To wit, when the acquisition was announced, Unilever and Sundial announced that they would create a new investment vehicle to empower minority women entrepreneurs — the New Voices Fund — to which they would commit an initial $50 million.
Thursday, at 2018 Essence Festival in New Orleans, Dennis said he was officially launching the fund with twice that amount — $100 million — adding that roughly a third of the fund has already been committed to black women entrepreneurs. (According to fund’s site, it writes seed through Series C checks.)
The outlet Black Enterprise was first to report the news.
The development will undoubtedly be welcome news to women, and particular women of color, who are among a fast-growing percentage of entrepreneurs in the country, according to the Institute for Women’s Policy Research, a 31-year-old, Washington-based nonprofit. According to one of its reports, women of color—who constitute approximately 35 percent of the female population aged 18 and older—owned 929,445 businesses in the United States, representing 17 percent of all women-owned firms, in 1997. By 2014, that number had hit 2,934,500 businesses, or 32 percent of women-owned firms.

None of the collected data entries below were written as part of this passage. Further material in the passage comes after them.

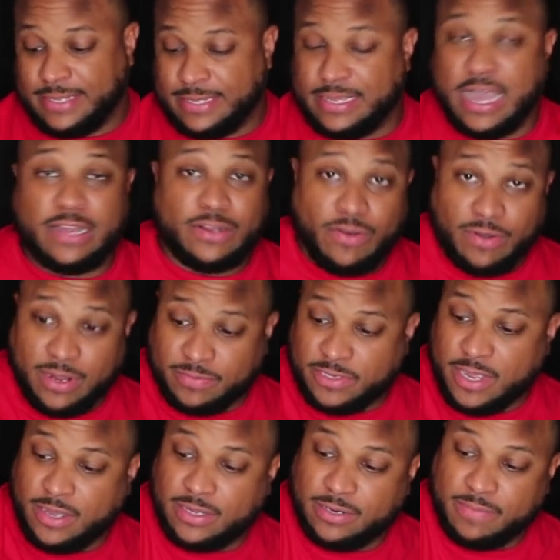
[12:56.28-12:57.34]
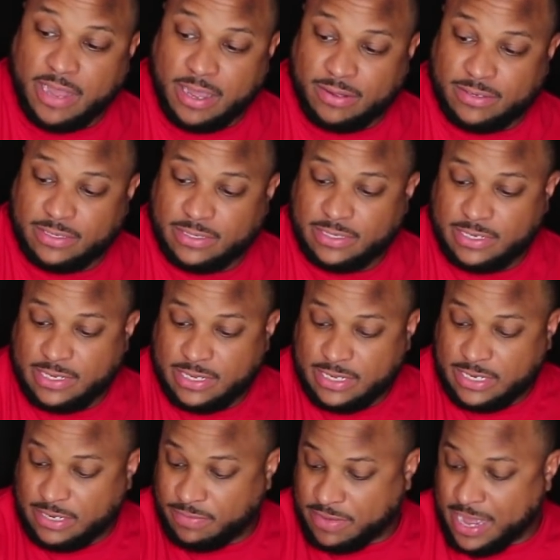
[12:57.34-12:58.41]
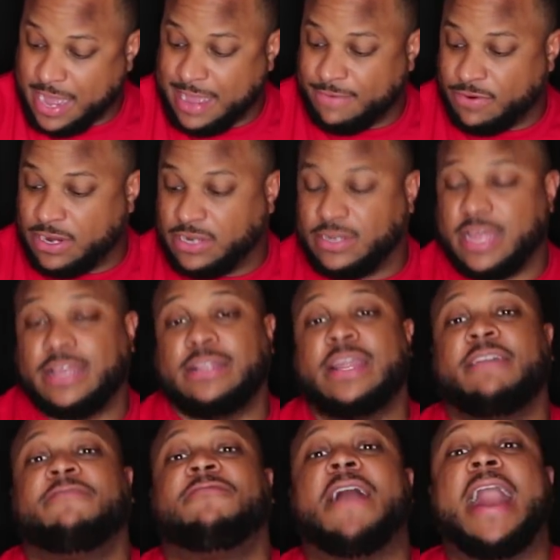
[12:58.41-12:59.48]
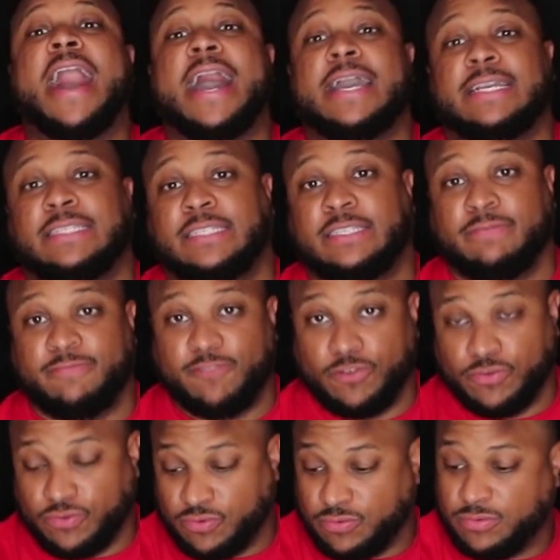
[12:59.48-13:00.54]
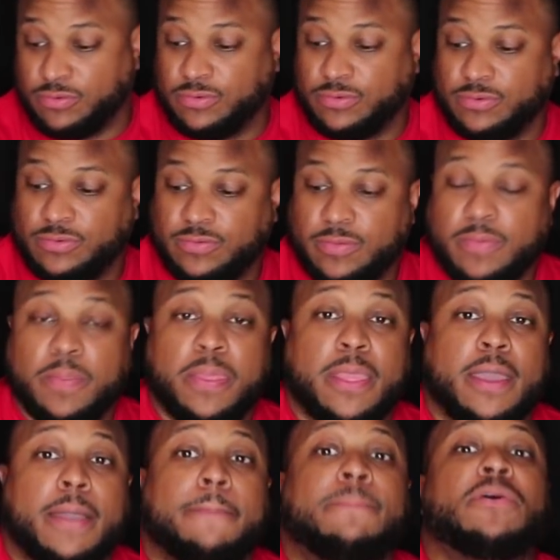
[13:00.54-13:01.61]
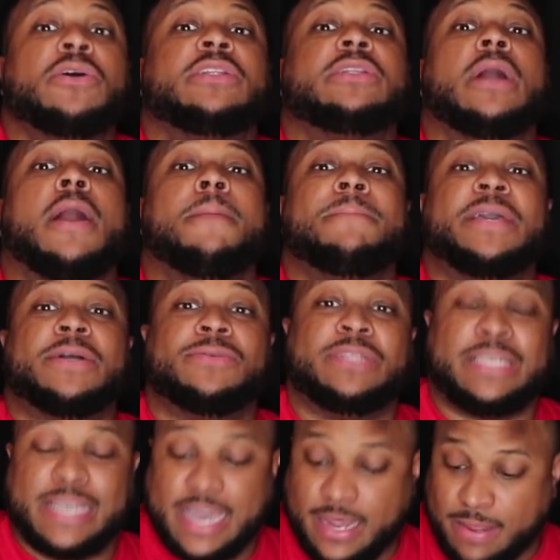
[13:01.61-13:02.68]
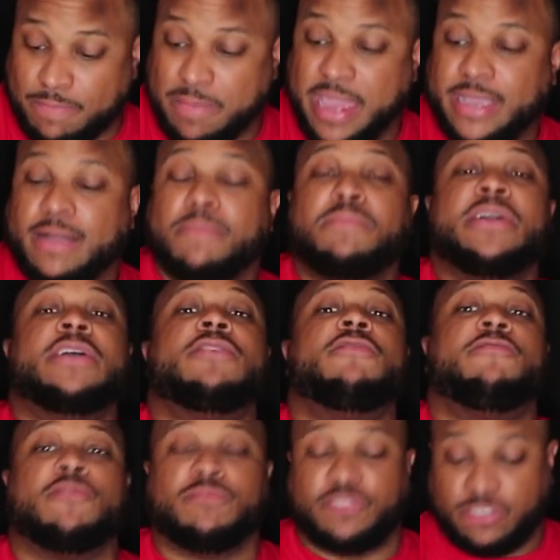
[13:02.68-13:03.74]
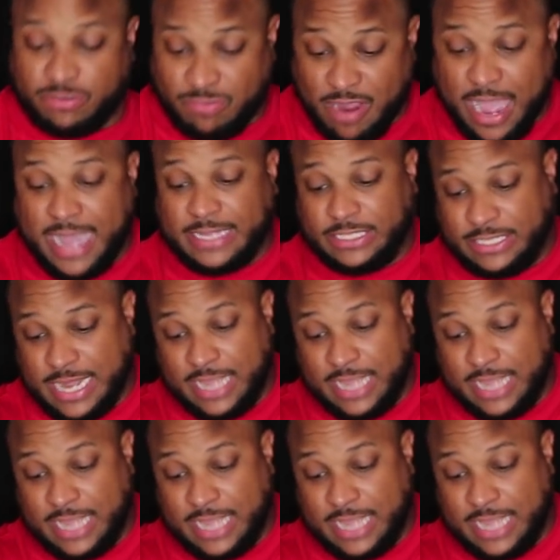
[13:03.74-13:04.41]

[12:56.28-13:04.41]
Y'all know what I'm talking about. Them kind where they find some food, put a meal together, make a meal from scratch.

Naturally, these aren’t all venture-backed (or backable) businesses, but those numbers are on the rise, too, and their founders are going to need capital on the scale that New Voices is promising.
Per digitalundivided, an organization that supports black and Latina women tech founders, of the $84 billion that VCs plugged into startups last 2017, just 2.7 percent flowed to women-led companies, and black women founders saw just .2 percent of that capital.